[Source records]
◆ ◆ ◆ ◆ ◆ ◆ ◆

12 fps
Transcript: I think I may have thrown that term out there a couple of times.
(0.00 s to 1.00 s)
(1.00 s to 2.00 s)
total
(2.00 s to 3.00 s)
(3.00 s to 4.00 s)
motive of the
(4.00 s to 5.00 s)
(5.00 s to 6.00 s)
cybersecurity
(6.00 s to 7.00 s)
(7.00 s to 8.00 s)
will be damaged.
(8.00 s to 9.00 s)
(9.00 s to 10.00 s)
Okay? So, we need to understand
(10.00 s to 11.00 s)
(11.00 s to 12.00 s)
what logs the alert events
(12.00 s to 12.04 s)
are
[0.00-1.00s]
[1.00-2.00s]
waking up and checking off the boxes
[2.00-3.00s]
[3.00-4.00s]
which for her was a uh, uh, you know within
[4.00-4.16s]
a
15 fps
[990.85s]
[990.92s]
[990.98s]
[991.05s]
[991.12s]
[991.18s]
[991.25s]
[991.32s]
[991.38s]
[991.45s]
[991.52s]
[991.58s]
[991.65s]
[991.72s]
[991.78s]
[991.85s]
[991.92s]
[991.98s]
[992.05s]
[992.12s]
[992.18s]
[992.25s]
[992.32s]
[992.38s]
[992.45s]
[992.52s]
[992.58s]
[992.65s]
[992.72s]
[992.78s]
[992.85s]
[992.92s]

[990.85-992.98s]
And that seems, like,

◆ ◆ ◆ ◆ ◆ ◆ ◆

Work required:
Print each entry precisely. Include every line.

Expected answer:
12 fps
Transcript: I think I may have thrown that term out there a couple of times.
(0.00 s to 1.00 s)
(1.00 s to 2.00 s)
total
(2.00 s to 3.00 s)
(3.00 s to 4.00 s)
motive of the
(4.00 s to 5.00 s)
(5.00 s to 6.00 s)
cybersecurity
(6.00 s to 7.00 s)
(7.00 s to 8.00 s)
will be damaged.
(8.00 s to 9.00 s)
(9.00 s to 10.00 s)
Okay? So, we need to understand
(10.00 s to 11.00 s)
(11.00 s to 12.00 s)
what logs the alert events
(12.00 s to 12.04 s)
are
[0.00-1.00s]
[1.00-2.00s]
waking up and checking off the boxes
[2.00-3.00s]
[3.00-4.00s]
which for her was a uh, uh, you know within
[4.00-4.16s]
a
15 fps
[990.85s]
[990.92s]
[990.98s]
[991.05s]
[991.12s]
[991.18s]
[991.25s]
[991.32s]
[991.38s]
[991.45s]
[991.52s]
[991.58s]
[991.65s]
[991.72s]
[991.78s]
[991.85s]
[991.92s]
[991.98s]
[992.05s]
[992.12s]
[992.18s]
[992.25s]
[992.32s]
[992.38s]
[992.45s]
[992.52s]
[992.58s]
[992.65s]
[992.72s]
[992.78s]
[992.85s]
[992.92s]

[990.85-992.98s]
And that seems, like,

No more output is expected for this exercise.